Due saggi su Arnold Schönberg, inventore della dodecafonia e personalità umana

Arnold Schönberg (1874-1951): chi era costui? Vi risponderanno che fu l’‘inventore’ della dodecafonia, linguaggio arduo, rivoluzionario, che esercitò un durevole impatto sui compositori del Novecento. Vero: ma il grande artista viennese non si identifica con questa sola dimensione. Due saggi critici recenti ne ripercorrono l’itinerario tra tradizione e avanguardia, la biografia artistica, la personalità umana.
Gianluca Di Donato, pianista di classe, assiduo cultore di musicologia, inaugura una sua “guida alla lettura e all’ascolto” per La liederistica con pianoforte della Seconda scuola di Vienna (Bari, Edizioni Florestano); il primo volume spetta appunto a Schönberg. Si tratta di un maneggevole, istruttivo vademecum per chi voglia conoscere e gustare da vicino capolavori cameristici squisiti, composti, tra il 1893 e il 1933, su raffinate liriche tedesche, poco note al lettore italiano. Scopo primario è l’analisi essenziale e però circostanziata del linguaggio compositivo di Schönberg: la sua produzione, che vira verso orizzonti espressivi inusitati, è collocata nel solco della tradizione liederistica tedesca, dalla quale trae modelli e linfa.
Di Donato connette con finezza e sensibilità passato e presente, in un affresco a grandi pennellate, ma ricco di squarci lavorati al cesello. Presente e futuro affondano le radici nella storia, nella tradizione. In questo quadro d’insieme, l’autore conduce l’esame dettagliato dei vari Lieder, evidenziandone stile, armonia, vocalità. Si concentra su raccolte significative, come gli Otto Lieder op. 6, dove si colgono i germi di futuri sviluppi, e i Sei Lieder op. 3, che intrecciano risonanze tardo-romantiche con condotte armoniche audaci: nell’ultimo Lied, Warnung, si avverte “un aumento dell’accento declamatorio”, divenuto poi “caratteristica quasi costante nella produzione successiva”. Spiccano per l’intenso tessuto armonico i Quattro Lieder op. 2, tre su liriche di Richard Demel, poeta amatissimo da Schönberg, l’ultimo del meno conosciuto Johannes Schlaf.
Il libro è utile al musicofilo scaltrito ma anche ai non addetti ai lavori: con gentilezza Di Donato li conduce, liriche alla mano, ad addentrarsi per un bel tratto nell’universo poetico schoenberghiano. Volume, dunque, da tenere assolutamente in libreria.

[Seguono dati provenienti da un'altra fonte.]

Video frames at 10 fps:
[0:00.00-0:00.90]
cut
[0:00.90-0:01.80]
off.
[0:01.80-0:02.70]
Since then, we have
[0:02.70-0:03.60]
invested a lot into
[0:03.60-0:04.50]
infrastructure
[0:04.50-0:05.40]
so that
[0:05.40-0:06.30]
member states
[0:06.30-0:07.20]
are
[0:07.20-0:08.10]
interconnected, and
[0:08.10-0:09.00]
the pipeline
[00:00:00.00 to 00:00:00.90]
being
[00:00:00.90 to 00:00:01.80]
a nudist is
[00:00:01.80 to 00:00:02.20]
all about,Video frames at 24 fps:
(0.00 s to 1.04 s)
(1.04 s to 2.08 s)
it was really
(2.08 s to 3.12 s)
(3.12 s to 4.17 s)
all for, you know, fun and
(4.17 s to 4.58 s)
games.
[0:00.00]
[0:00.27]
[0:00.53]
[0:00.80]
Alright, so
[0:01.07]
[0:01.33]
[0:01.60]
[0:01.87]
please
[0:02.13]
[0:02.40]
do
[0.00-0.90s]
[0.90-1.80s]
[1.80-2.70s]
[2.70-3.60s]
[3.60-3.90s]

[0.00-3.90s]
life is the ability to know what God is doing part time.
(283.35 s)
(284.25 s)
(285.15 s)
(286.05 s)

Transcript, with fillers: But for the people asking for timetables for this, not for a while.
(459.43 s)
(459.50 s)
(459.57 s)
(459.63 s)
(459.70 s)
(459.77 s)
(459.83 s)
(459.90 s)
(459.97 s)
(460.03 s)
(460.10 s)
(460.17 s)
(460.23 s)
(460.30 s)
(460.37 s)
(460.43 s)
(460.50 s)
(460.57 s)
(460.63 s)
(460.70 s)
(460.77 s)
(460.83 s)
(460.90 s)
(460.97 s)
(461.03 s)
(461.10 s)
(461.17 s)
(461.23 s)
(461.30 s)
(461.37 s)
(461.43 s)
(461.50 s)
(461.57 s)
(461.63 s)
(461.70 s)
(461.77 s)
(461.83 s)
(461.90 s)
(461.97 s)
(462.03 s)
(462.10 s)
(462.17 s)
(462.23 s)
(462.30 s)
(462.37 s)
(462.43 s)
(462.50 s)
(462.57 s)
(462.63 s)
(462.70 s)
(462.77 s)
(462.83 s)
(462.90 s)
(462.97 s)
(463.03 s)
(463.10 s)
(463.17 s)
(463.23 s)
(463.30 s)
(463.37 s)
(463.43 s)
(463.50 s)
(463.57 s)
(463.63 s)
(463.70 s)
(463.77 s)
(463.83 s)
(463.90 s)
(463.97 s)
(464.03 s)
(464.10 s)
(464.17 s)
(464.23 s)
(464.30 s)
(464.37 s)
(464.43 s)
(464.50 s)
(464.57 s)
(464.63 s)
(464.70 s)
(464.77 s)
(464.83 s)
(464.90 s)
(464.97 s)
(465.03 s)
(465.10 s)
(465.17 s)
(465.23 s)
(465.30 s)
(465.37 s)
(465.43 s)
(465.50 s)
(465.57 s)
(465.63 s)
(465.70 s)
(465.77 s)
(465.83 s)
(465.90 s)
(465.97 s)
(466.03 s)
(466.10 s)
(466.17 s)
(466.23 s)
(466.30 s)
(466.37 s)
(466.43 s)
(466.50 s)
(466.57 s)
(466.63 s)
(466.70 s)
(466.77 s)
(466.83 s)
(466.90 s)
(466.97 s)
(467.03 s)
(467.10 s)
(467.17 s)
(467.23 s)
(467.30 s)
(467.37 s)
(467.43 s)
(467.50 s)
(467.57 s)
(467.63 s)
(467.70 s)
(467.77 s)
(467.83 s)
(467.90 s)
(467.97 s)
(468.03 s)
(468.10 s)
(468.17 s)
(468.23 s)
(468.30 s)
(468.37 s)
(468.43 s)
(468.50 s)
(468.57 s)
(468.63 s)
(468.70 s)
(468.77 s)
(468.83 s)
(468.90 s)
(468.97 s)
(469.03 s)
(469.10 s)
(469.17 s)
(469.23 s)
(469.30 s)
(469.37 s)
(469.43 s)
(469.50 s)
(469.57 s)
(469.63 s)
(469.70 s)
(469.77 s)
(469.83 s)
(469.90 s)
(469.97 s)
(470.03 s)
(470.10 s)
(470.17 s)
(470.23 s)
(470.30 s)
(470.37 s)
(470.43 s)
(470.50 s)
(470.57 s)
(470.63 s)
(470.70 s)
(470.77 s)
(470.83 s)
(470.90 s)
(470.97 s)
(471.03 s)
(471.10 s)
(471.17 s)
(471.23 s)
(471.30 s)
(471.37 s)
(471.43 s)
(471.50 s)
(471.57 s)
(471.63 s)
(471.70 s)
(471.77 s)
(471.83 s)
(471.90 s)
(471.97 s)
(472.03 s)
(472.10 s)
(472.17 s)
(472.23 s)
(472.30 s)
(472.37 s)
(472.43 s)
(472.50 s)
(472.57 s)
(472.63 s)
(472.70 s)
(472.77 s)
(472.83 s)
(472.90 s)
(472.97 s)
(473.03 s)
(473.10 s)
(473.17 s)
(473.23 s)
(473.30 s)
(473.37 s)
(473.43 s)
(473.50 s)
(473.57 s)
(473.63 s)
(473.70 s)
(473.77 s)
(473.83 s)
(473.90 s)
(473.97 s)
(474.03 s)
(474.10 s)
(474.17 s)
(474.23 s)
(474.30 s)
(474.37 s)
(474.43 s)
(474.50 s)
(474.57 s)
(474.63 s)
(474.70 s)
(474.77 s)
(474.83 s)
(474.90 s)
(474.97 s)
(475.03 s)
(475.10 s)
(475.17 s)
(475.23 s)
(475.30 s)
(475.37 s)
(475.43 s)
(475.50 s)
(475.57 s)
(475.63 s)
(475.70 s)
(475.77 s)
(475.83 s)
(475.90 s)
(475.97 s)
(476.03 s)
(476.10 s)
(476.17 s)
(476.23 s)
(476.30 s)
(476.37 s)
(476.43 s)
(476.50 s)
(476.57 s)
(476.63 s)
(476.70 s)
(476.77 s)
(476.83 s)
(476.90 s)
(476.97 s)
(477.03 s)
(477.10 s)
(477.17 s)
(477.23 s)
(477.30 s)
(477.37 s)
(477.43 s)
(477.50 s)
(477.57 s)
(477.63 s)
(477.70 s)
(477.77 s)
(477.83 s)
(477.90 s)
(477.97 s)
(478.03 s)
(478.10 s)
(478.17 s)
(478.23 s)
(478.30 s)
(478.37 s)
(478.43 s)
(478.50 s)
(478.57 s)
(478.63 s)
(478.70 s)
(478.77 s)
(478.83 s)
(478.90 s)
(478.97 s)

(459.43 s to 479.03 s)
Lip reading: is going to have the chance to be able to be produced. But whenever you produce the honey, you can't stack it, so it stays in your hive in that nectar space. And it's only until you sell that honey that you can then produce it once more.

In parallelo, ricordo un saggio di Alessandro Maria Carnelli, Niente di moderno: squarci sul giovane Schönberg a Vienna 1874-1908 (Soveria Mannelli, Rubbettino). L’autore, direttore d’orchestra e musicologo, ha all’attivo svariate registrazioni in CD e diverse pubblicazioni. Qui si concentra sulla formazione e la prima maturità di Schönberg, esplora il contesto culturale e musicale in cui sboccia la sua poetica, delinea un ritratto vivido e documentato dell’ambiente viennese tra Otto e Novecento. In particolare, offre un’indagine attenta degli influssi esercitati sul giovane musicista dalle ultime propaggini del romanticismo e dall’impellente impulso innovativo di Mahler e Strauss.
Già dal titolo, “niente di moderno”, traspare quanto complesso fosse il rapporto di Schönberg con la tradizione. Non fu un sovversivo nihilista, non rescisse i legami col passato: fu un artista profondamente radicato nella vicenda della musica tedesca e però proiettato verso la scoperta di nuove frontiere.
Il saggio è articolato in una quarantina di cammei: ognuno affronta un aspetto saliente della personalità artistica di Schönberg. Ne cito qualcuno. “Il violoncello maltrattato” rammenta ch’egli si formò come violoncellista (non come pianista) ed evidenzia l’uso che dello strumento fece in composizioni come Verklärte Nacht e Pierrot lunaire. Proprio di Verklärte Nacht si occupa “Il Tempio”: in poche righe il lettore entra nello ‘scandalo’ di una vicenda insolita, oltraggiosa per i canoni morali dell’epoca. “Ascoltare” indaga le novità che le creazioni di Schönberg hanno imposto agli ascoltatori: da allora, un primo approccio non basta più, solo “il tempo, la frequentazione, l’approfondimento” consentono il vero apprezzamento dell’opera d’arte.